I remember T came in and he was barefoot in sandals still and I shivered because I thought it was too cold for summer footwear and I wondered what he’d wear when it snowed. As it turned out I spent a lot of time with him that winter and while I do indeed recall early snow squalls in barefeet, eventually a pair of army boots materialized.
It was early in the week, with no customers, and I was sitting at the table by the bar having a beer and smoking. I hadn’t heard a car drive in, which wasn’t surprising because T’s car was compact and quiet, and he often seemed to sneak up on me when I least expected. I looked up as he sauntered in, his hands thrust deep into his front pockets. The door closed but was immediately opened and an older man followed in behind him.
T would turn up alone anytime after 2am, but quite often had an entourage earlier in the evening, mismatched groups of casual acquaintances whose only common ground was the white powder they snorted through rolled five dollar bills.
He’d show up alone in the wee hours when the drugs and money were gone. And we’d paint the walls, or play every song on the jukebox and dance, or go for long drives on dirt roads back in the woods, until the sun would be high in the sky the next afternoon and we could finally stay still long enough to pretend to sleep for a few hours, before starting all over again.
We weren’t dating. Though we tried, often and with great enthusiasm, we weren’t much as lovers go because the drugs took a physical toll. I don’t know if you could call us friends. We were companions. We kept company with each other. And for a few seasons that was good and all we needed or wanted.
So when T showed up early in the evening, I wasn’t surprised to see a buddy with him. I wasn’t surprised that it was a buddy I’d never met. And I wouldn’t have been surprised if I never saw that particular buddy again. That’s just the way T rolled.
T sat across from me at the table and his buddy stood behind him, leaning against the bar. His buddy talked a lot. He never shut up. He just went on and on. And his conversation was bizarre. All about where he had lived and who his family was and when he’d got back and how much money he made and how successful he was and what a good man he was …
T’s eyes locked onto mine at one point and they were laughing and puzzled at the same time, his dimples seeming to exclaim, “OH … MY … GAWD!” Every now and then T would manage to interject and ask a question that was so obviously designed to provoke this man to further talk about himself just so T could laugh behind his back and make fun. And his buddy seemed oblivious, was more than pleased to continue talking about his accomplishments and money.
A long and bizarre two hours passed, with me wondering how on earth T could have put up with this guy all day, even if he did have tons of money and was buying armloads of drugs. There wasn’t enough beer in the cooler for me to drink to be able to numb myself enough to hang out with this guy much longer.
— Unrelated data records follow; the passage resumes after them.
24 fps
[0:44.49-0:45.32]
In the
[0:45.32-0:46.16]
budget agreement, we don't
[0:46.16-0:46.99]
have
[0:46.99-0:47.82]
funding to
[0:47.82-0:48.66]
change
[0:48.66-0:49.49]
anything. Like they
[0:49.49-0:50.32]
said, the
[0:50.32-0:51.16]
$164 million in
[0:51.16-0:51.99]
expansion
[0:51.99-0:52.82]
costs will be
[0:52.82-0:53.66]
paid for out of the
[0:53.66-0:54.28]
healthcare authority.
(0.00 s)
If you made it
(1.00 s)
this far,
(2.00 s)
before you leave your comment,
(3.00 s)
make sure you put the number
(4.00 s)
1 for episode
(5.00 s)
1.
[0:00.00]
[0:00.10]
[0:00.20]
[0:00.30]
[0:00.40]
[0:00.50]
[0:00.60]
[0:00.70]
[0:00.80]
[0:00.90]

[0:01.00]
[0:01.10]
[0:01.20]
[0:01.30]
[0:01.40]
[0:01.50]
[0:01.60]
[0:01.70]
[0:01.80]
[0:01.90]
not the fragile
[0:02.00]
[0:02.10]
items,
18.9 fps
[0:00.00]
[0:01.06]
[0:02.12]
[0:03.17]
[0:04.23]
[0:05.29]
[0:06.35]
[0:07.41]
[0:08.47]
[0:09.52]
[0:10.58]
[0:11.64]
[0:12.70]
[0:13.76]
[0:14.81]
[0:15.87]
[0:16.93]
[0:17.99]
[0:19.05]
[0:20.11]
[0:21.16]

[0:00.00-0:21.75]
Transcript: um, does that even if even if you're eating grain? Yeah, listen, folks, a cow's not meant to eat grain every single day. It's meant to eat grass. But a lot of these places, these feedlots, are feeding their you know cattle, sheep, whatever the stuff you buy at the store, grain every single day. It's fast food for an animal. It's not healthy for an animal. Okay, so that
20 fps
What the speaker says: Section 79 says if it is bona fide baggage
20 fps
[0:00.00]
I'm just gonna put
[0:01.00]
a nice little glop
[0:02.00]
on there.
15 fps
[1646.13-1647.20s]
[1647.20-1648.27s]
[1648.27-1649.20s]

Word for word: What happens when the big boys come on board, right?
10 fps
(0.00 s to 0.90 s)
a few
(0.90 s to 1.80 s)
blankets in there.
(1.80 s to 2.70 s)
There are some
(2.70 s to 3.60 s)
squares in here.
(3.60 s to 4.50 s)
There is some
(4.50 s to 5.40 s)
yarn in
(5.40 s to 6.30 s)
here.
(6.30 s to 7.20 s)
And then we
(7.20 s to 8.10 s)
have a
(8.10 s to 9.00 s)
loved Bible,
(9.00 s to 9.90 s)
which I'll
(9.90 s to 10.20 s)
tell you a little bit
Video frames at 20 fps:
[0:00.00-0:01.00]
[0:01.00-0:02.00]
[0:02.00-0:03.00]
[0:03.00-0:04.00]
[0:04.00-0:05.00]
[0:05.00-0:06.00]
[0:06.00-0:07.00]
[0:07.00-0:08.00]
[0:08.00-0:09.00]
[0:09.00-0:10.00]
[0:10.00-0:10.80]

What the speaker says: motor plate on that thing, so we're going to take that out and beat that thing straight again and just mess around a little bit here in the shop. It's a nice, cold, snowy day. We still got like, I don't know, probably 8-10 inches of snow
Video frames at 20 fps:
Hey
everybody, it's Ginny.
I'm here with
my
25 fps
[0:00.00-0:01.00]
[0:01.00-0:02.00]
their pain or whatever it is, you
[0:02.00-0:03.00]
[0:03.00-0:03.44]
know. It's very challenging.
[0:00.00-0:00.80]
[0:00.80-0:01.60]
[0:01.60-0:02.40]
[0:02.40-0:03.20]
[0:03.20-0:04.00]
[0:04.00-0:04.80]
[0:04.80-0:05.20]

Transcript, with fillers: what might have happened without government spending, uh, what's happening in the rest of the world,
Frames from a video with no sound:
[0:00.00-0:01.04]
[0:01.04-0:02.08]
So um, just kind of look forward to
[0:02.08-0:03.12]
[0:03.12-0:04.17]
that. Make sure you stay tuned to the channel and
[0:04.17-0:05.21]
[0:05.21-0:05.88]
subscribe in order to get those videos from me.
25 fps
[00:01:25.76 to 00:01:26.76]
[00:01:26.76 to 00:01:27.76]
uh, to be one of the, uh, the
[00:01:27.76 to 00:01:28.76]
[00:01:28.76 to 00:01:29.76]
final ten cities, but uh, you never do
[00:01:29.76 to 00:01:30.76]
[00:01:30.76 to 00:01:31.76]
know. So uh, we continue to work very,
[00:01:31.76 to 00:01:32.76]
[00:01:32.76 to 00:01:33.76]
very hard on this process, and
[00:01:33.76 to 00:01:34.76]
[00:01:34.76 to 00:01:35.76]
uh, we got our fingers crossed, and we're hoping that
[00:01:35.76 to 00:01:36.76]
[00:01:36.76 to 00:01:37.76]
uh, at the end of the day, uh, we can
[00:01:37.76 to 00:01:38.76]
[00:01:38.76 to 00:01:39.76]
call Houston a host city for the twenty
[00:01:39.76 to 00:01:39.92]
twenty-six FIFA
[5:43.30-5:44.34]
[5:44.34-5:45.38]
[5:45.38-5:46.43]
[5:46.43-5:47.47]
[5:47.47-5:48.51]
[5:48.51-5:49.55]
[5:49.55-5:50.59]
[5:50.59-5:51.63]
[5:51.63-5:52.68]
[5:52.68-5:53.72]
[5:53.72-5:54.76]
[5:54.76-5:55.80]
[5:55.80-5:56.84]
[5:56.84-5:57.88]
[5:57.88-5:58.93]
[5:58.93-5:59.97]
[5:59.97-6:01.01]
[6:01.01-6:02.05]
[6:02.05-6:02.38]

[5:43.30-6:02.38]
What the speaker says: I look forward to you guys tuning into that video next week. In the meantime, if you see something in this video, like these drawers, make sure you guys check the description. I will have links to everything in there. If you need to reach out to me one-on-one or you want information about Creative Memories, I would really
Then all of a sudden he stood a little straighter, looked at me and asked if I was the girl who owned the place. I nodded and he proceeded to tell me that he had everything in his life except a woman. So he was looking for a woman and the boys (V&A) had told him I was sexy, single and successful and he should come right out and get me.
I thought T’s blue eyes were gonna pop out of his head. I knew immediately that V&A had been playing a horrible joke on me and also this poor schmuck whose head was so full of himself that he had no idea. I spluttered that I wasn’t available in the most diplomatic way that I could, and he shrugged and left as quickly as he had arrived confident that I was a silly girl who obviously couldn’t grasp what a great opportunity had just presented itself. My loss entirely!
T and I busted out laughing as soon as he was gone. “I thought he was your buddy!” I exclaimed. “No, I thought you must’ve known him!” We would talk about that evening for weeks afterward, collapsing into fits of giggles.
Yesterday, this guy sat beside me in the waiting room and started talking about himself. And within 20 seconds I figured out who he was and knew he didn’t recognize me. Luckily within 45 seconds my name was called for my turn.
As I fled the waiting room I heard him exclaim, “Oh! I didn’t know her until I heard her name!”